Objective: This tutorial performs Exploratory Data Analysis (EDA) on the ParlaMint dataset, providing a descriptive overview of policy topics (CAP categories) and sentiment in parliamentary debates.
Possible Research Questions:
- Which CAP categories dominate parliamentary debates, and do distributions differ across countries?
- How does average sentiment vary by topic and country?
- Does party affiliation or coalition status influence the tone of debates?
Analyses & Visualizations used in this Tutorial:
- Histograms and barplots showing CAP category distributions across parliaments
- Sentiment distributions for individual topics within a single country and across multiple countries
- Comparisons by party status (Coalition vs.
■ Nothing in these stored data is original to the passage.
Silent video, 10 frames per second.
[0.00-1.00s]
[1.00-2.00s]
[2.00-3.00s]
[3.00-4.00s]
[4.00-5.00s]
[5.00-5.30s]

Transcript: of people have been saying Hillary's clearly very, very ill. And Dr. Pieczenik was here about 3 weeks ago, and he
Opposition) to explore differences in tone between governing and opposing parties
- Summary tables of average sentiment by topic and country, exportable as TSV for further research
- Scatterplots linking topic prominence and sentiment, highlighting correlations between how much a topic is discussed and the tone used
This tutorial sets the foundation for cross-country comparisons and party-based analyses in subsequent tutorials.
Objective: This tutorial extends the analysis from Tutorial 2 by moving from descriptive, country-specific observations to quantitative comparison and clustering of parliamentary discourse. It focuses on measuring similarity and differences across parliaments using computational methods from NLP and Computational Linguistics.
Key Concept:
- Each country is represented as a high-dimensional vector where:
- Each dimension corresponds to a CAP category.
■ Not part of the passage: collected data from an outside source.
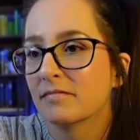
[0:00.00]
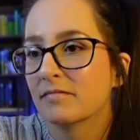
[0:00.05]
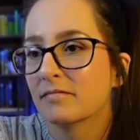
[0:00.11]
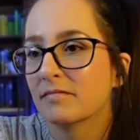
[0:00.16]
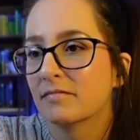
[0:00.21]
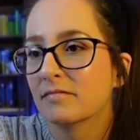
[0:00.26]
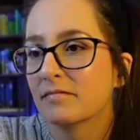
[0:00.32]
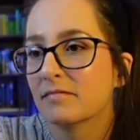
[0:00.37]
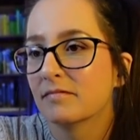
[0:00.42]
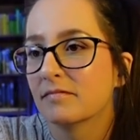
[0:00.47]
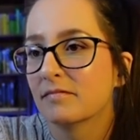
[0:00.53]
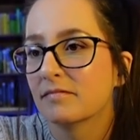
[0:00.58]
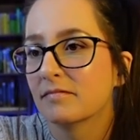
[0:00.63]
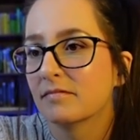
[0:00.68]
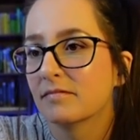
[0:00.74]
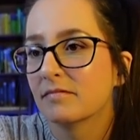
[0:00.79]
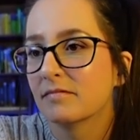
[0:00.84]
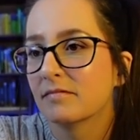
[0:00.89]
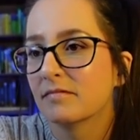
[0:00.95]

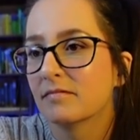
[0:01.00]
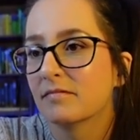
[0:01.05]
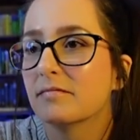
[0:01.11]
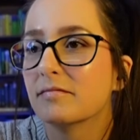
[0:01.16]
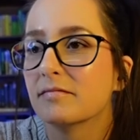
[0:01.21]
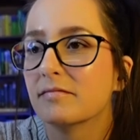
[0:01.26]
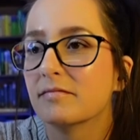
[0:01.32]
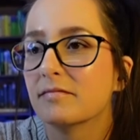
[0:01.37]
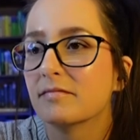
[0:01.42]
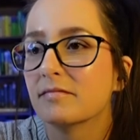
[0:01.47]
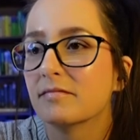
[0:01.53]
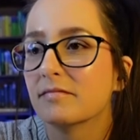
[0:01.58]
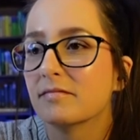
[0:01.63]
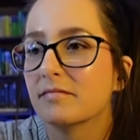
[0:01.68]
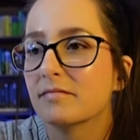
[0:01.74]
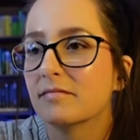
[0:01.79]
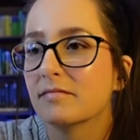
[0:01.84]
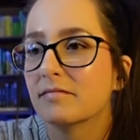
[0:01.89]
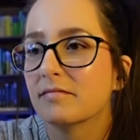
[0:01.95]

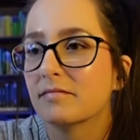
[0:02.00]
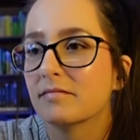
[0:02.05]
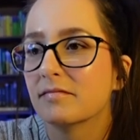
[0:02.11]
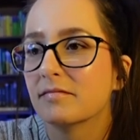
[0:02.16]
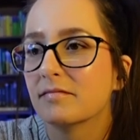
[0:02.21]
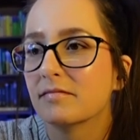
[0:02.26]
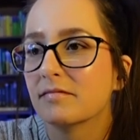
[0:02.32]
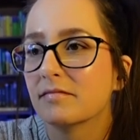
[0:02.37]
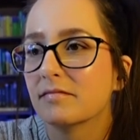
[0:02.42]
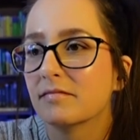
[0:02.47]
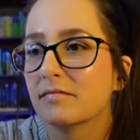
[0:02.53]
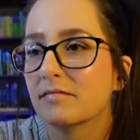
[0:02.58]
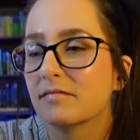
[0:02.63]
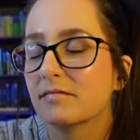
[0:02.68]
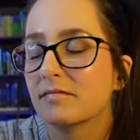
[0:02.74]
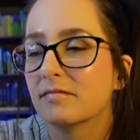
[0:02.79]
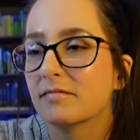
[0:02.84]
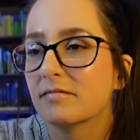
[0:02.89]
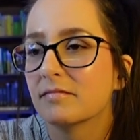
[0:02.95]
The person shown says nothing.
- Values can represent total word counts (topic prevalence) or average sentiment (emotional tone).
- Cosine distance measures the similarity between these vectors, allowing for comparison independent of text volume.
Research Questions:
- Which countries exhibit the most similar sentiment patterns across CAP categories?
- How similar are countries in their topic distributions based on word counts?
- For a specific CAP category, which countries have the most similar sentiment patterns?
Analysis Steps:
- Introduction to Cosine Distance
- Compute cosine distance between countries based on sentiment:
- Example comparison: Serbia (RS) & Croatia (HR)
- All countries combined
- Identify the 3 nearest neighbors for each country
- Compute cosine distance between topic distributions (word counts):
- Example comparison: Serbia (RS) & Croatia (HR)
- All countries combined
- Identify the 3 nearest neighbors for each country
Outcome: This tutorial provides a systematic, data-driven framework for cross-parliament comparison, revealing clusters of similar parliaments, identifying outliers, and quantifying differences in both topic focus and sentiment patterns.
Objective: This tutorial explores temporal dynamics in parliamentary debates, building on previous analyses of topics and sentiment. It focuses on how topic prevalence and sentiment change over time within and across parliaments.
Key Concepts:
- Time series analysis allows tracking of trends over regular intervals (e.g., weekly).
- Average sentiment per week highlights shifts in tone for specific topics or overall discourse.
- Weekly word counts reveal the attention parliaments devote to different CAP categories over time.
Research Questions:
- Are there changes in sentiment across CAP categories over time in a specific parliament (e.g., Serbia)?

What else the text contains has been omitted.